(Saved entries)
※

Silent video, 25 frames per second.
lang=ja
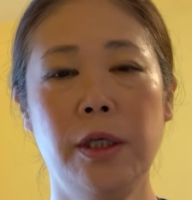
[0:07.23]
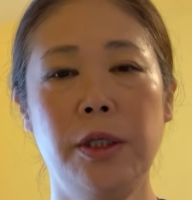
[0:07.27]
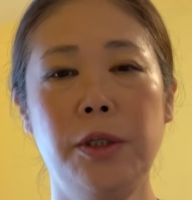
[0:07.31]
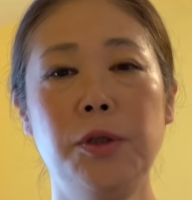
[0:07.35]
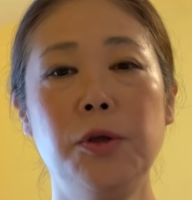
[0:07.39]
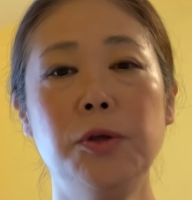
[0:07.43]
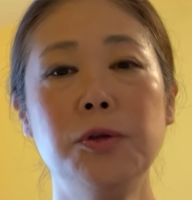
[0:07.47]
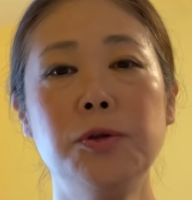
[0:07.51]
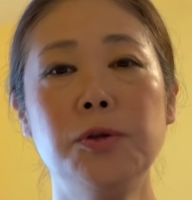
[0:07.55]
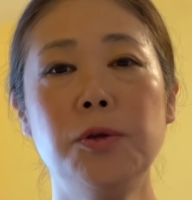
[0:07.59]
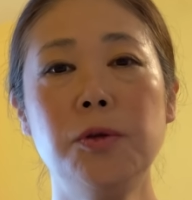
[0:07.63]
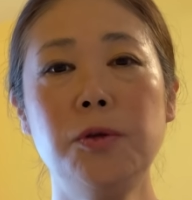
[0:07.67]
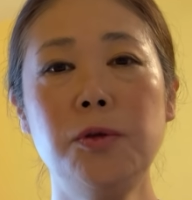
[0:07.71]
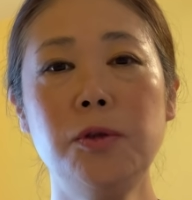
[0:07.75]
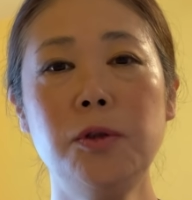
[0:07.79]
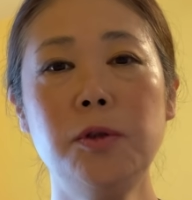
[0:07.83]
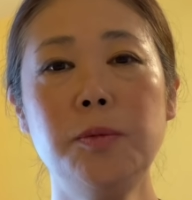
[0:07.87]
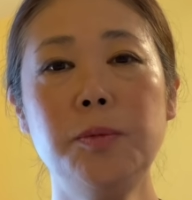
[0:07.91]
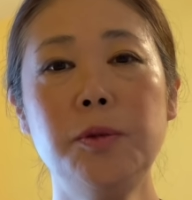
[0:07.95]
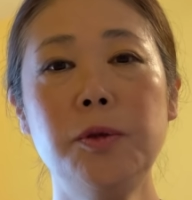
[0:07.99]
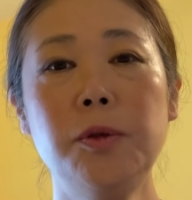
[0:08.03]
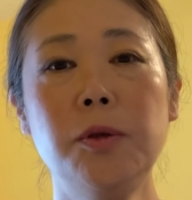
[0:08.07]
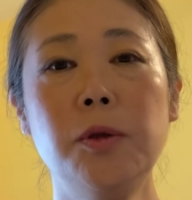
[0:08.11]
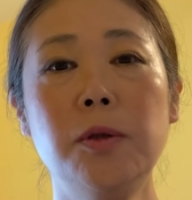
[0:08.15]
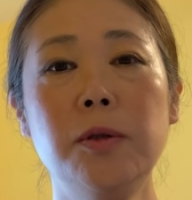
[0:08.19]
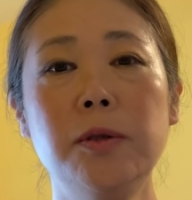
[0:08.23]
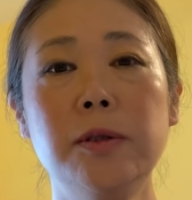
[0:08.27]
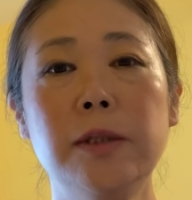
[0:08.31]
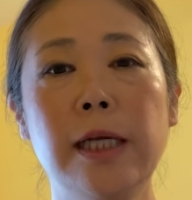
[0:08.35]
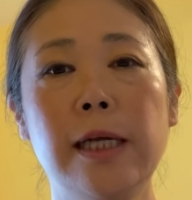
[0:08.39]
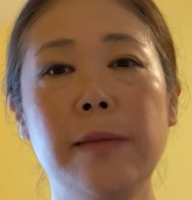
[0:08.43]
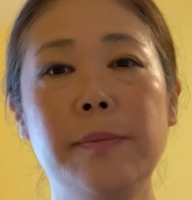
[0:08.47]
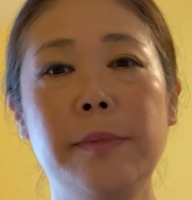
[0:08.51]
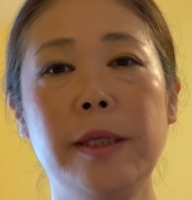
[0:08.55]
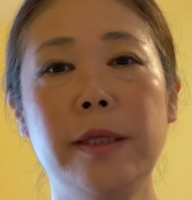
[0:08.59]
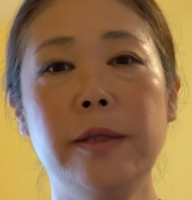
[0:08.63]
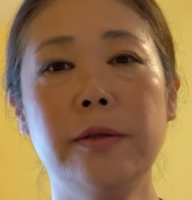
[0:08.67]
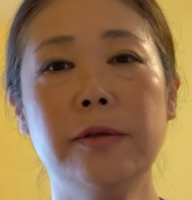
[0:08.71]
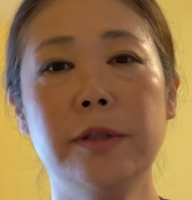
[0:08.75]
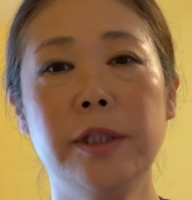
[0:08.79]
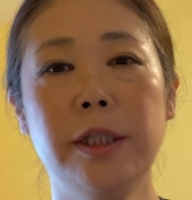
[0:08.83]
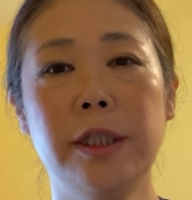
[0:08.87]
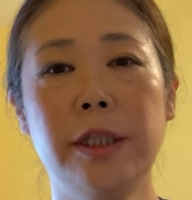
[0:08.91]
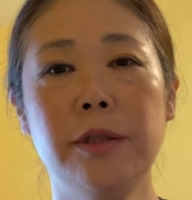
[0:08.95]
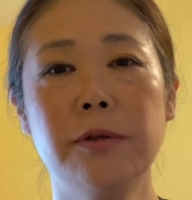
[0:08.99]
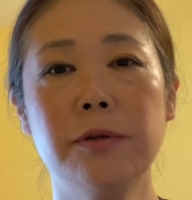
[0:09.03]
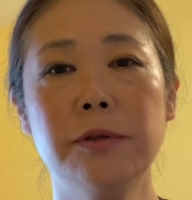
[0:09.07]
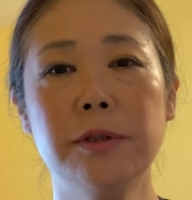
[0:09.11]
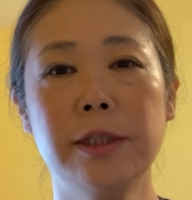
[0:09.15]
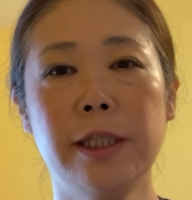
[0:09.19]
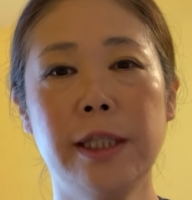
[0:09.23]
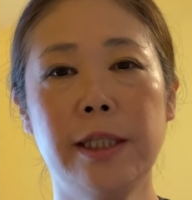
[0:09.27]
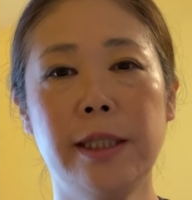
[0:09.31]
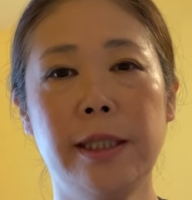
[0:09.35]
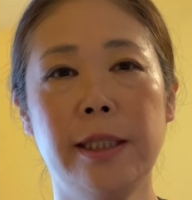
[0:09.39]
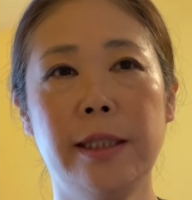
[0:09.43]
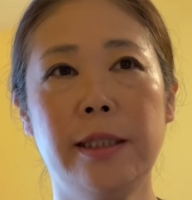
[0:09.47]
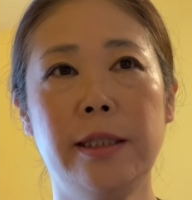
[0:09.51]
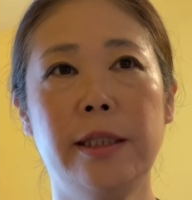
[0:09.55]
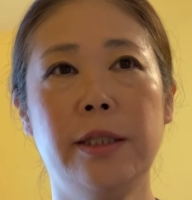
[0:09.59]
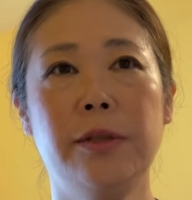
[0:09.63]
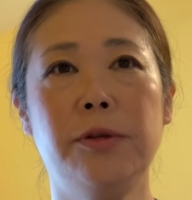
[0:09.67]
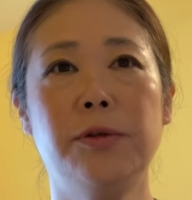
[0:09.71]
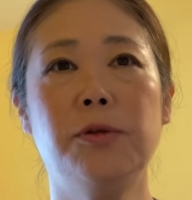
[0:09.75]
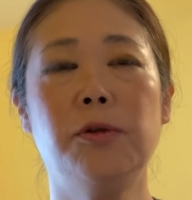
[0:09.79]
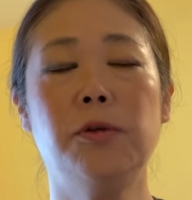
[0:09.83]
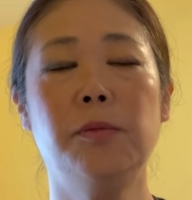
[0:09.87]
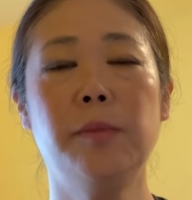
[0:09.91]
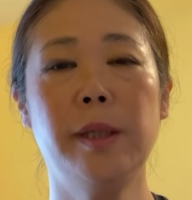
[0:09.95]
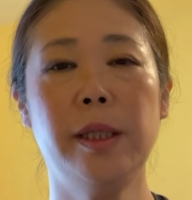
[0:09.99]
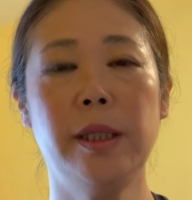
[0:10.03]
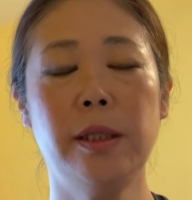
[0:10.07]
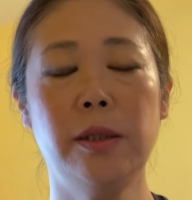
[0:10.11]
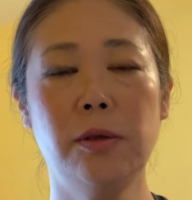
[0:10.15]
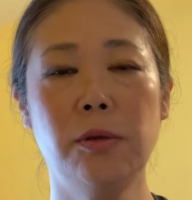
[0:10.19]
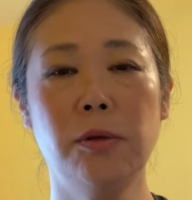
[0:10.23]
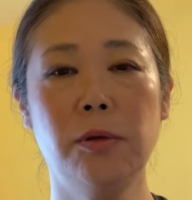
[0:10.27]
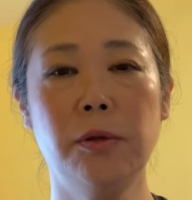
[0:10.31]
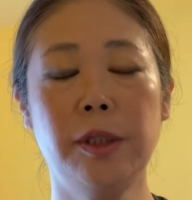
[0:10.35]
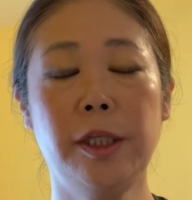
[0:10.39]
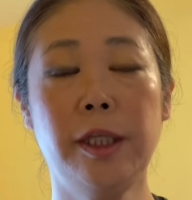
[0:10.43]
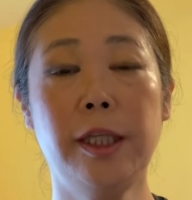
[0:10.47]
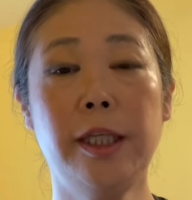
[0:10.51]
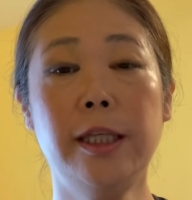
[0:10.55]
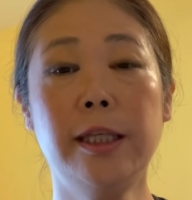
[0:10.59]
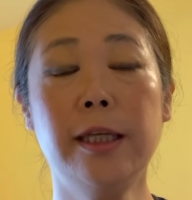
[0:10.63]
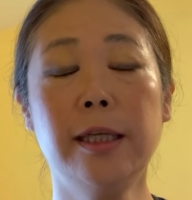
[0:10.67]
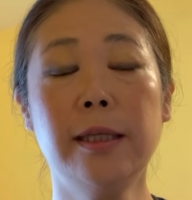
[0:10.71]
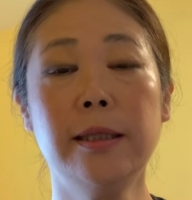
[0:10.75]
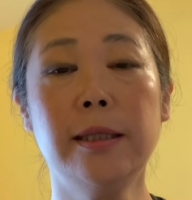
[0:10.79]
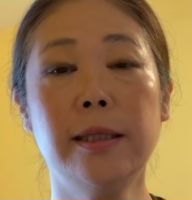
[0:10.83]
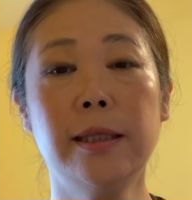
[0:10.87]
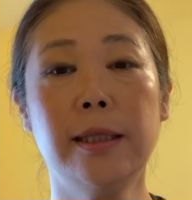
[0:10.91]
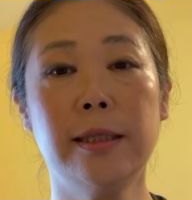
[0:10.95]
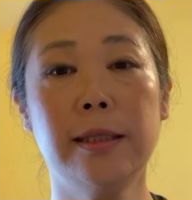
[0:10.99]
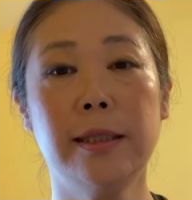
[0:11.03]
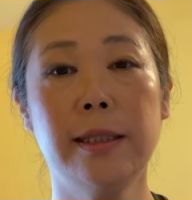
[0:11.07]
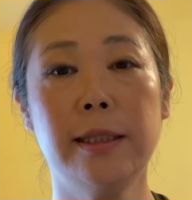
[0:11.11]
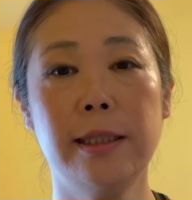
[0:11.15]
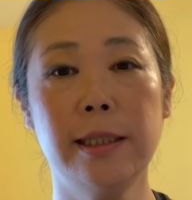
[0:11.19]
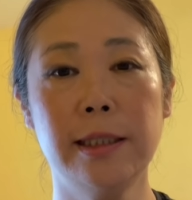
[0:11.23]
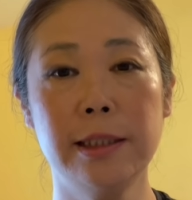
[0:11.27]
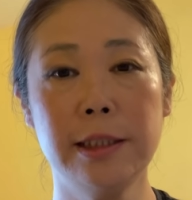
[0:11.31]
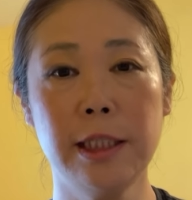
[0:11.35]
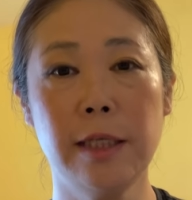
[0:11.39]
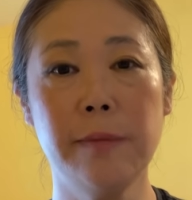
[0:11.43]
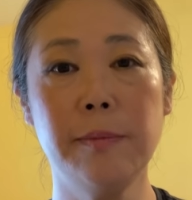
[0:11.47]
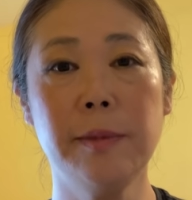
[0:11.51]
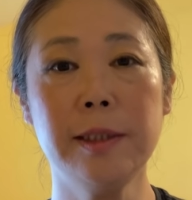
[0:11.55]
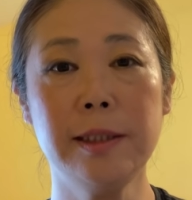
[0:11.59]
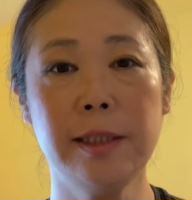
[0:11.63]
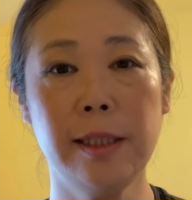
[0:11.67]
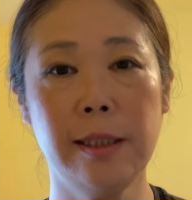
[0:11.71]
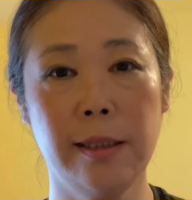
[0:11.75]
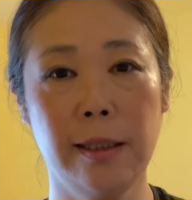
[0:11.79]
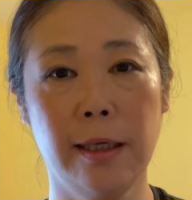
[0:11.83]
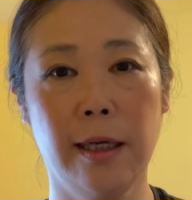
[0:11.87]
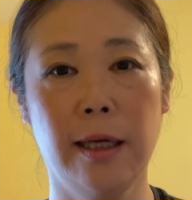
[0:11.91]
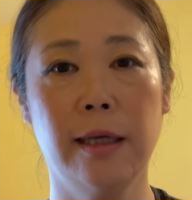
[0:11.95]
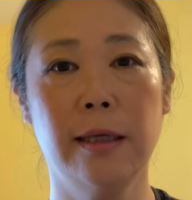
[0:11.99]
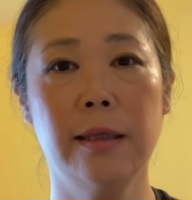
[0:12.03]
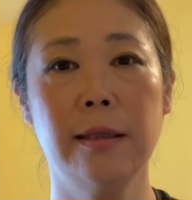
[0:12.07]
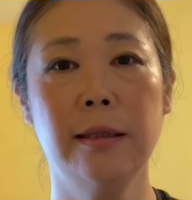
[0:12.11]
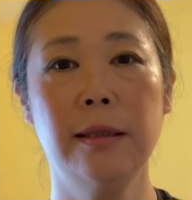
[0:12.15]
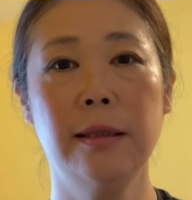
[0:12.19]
予測プログラミングに気をつけてっていうコメント、気になった方いらっしゃいませんか？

※

- _WORK TASK_
Every entry should be returned exactly as written, minus the pictures.

- _REPLY_
Silent video, 25 frames per second.
lang=ja
[0:07.23]
[0:07.27]
[0:07.31]
[0:07.35]
[0:07.39]
[0:07.43]
[0:07.47]
[0:07.51]
[0:07.55]
[0:07.59]
[0:07.63]
[0:07.67]
[0:07.71]
[0:07.75]
[0:07.79]
[0:07.83]
[0:07.87]
[0:07.91]
[0:07.95]
[0:07.99]
[0:08.03]
[0:08.07]
[0:08.11]
[0:08.15]
[0:08.19]
[0:08.23]
[0:08.27]
[0:08.31]
[0:08.35]
[0:08.39]
[0:08.43]
[0:08.47]
[0:08.51]
[0:08.55]
[0:08.59]
[0:08.63]
[0:08.67]
[0:08.71]
[0:08.75]
[0:08.79]
[0:08.83]
[0:08.87]
[0:08.91]
[0:08.95]
[0:08.99]
[0:09.03]
[0:09.07]
[0:09.11]
[0:09.15]
[0:09.19]
[0:09.23]
[0:09.27]
[0:09.31]
[0:09.35]
[0:09.39]
[0:09.43]
[0:09.47]
[0:09.51]
[0:09.55]
[0:09.59]
[0:09.63]
[0:09.67]
[0:09.71]
[0:09.75]
[0:09.79]
[0:09.83]
[0:09.87]
[0:09.91]
[0:09.95]
[0:09.99]
[0:10.03]
[0:10.07]
[0:10.11]
[0:10.15]
[0:10.19]
[0:10.23]
[0:10.27]
[0:10.31]
[0:10.35]
[0:10.39]
[0:10.43]
[0:10.47]
[0:10.51]
[0:10.55]
[0:10.59]
[0:10.63]
[0:10.67]
[0:10.71]
[0:10.75]
[0:10.79]
[0:10.83]
[0:10.87]
[0:10.91]
[0:10.95]
[0:10.99]
[0:11.03]
[0:11.07]
[0:11.11]
[0:11.15]
[0:11.19]
[0:11.23]
[0:11.27]
[0:11.31]
[0:11.35]
[0:11.39]
[0:11.43]
[0:11.47]
[0:11.51]
[0:11.55]
[0:11.59]
[0:11.63]
[0:11.67]
[0:11.71]
[0:11.75]
[0:11.79]
[0:11.83]
[0:11.87]
[0:11.91]
[0:11.95]
[0:11.99]
[0:12.03]
[0:12.07]
[0:12.11]
[0:12.15]
[0:12.19]
予測プログラミングに気をつけてっていうコメント、気になった方いらっしゃいませんか？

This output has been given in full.